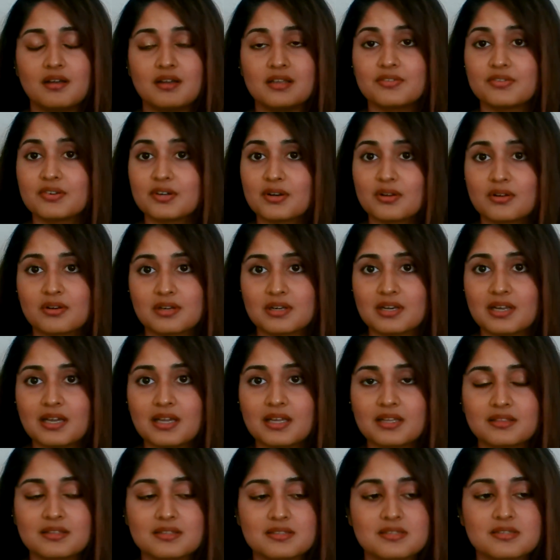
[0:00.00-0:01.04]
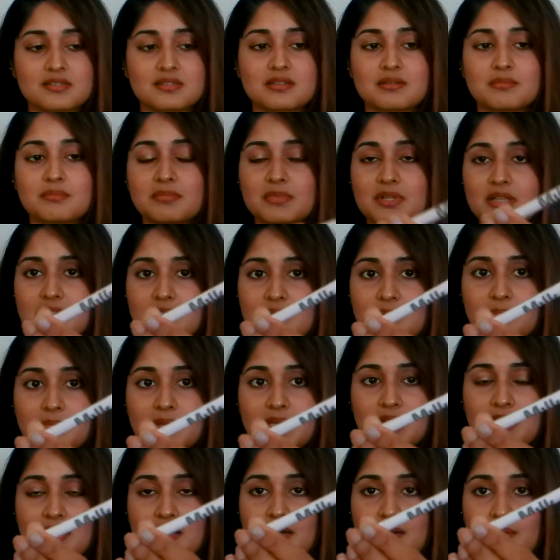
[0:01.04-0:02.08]
even online this is the milk
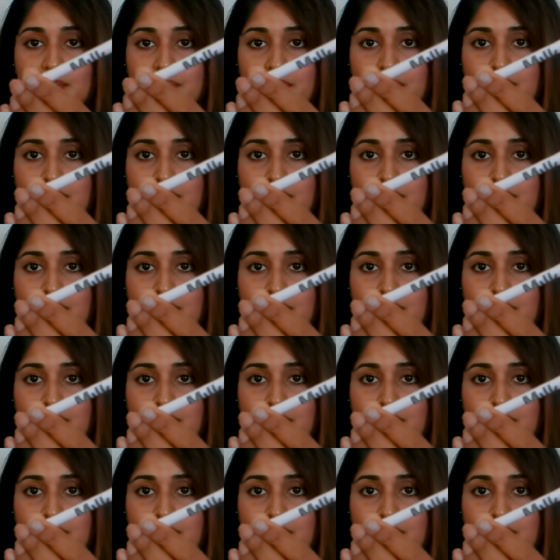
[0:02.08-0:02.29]
makeup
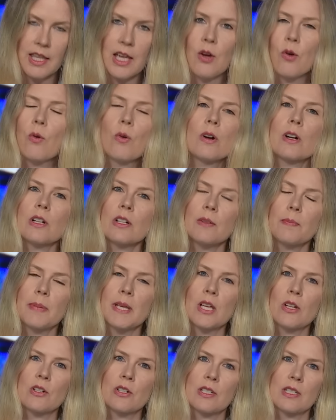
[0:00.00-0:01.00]
They ordered
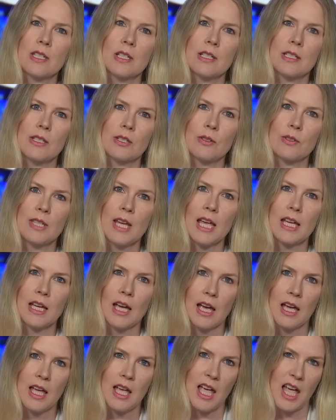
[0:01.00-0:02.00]
Peterson to take
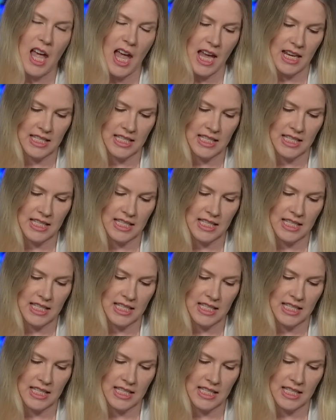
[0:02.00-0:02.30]
a, a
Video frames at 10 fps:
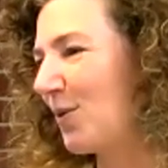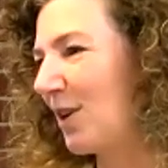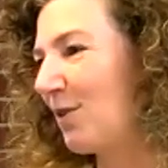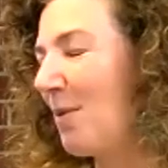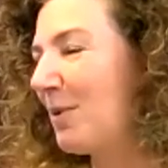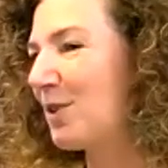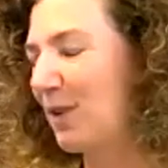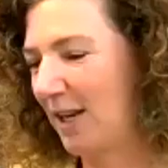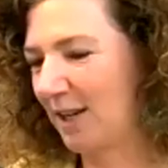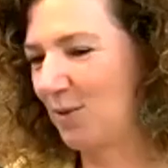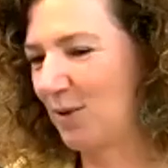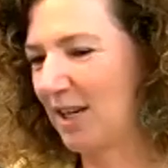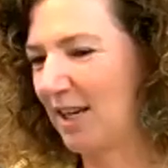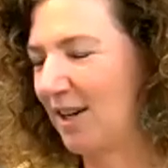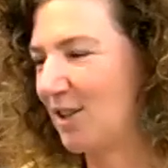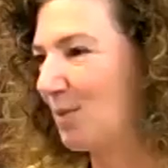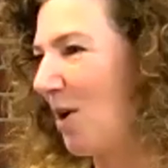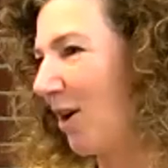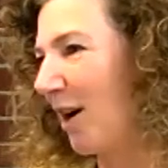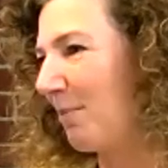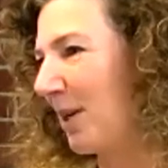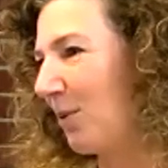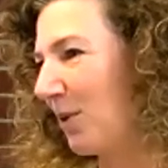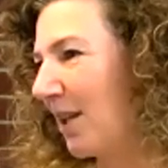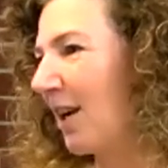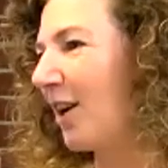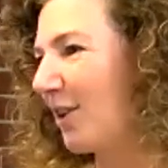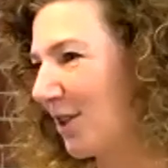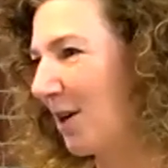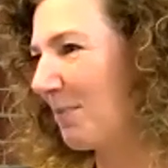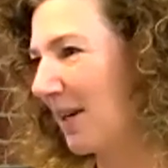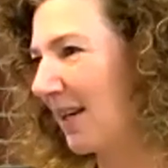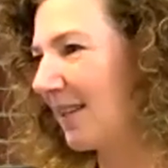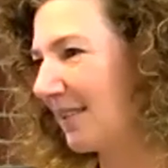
It almost felt like working at a small company within a large company.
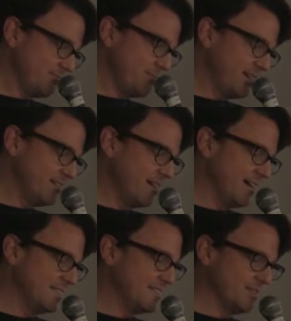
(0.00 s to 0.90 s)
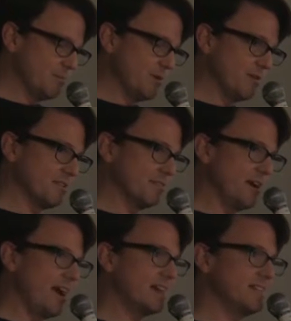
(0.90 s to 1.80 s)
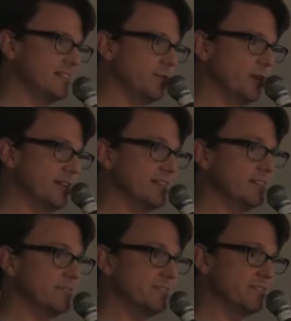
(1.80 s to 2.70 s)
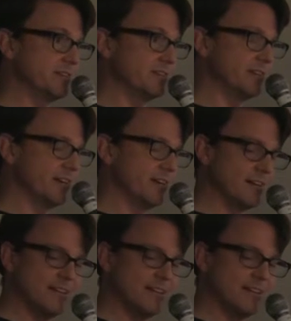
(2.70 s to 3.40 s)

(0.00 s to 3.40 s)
penalize the other person for acting in a way they consider unfair.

========================

» **Your goal**:
Exact text is required for the lines from the one with "Video frames at" through the last line of the entries, both included. Omit pictures.

» **Exercise solution**:
Video frames at 10 fps:
It almost felt like working at a small company within a large company.
(0.00 s to 0.90 s)
(0.90 s to 1.80 s)
(1.80 s to 2.70 s)
(2.70 s to 3.40 s)

(0.00 s to 3.40 s)
penalize the other person for acting in a way they consider unfair.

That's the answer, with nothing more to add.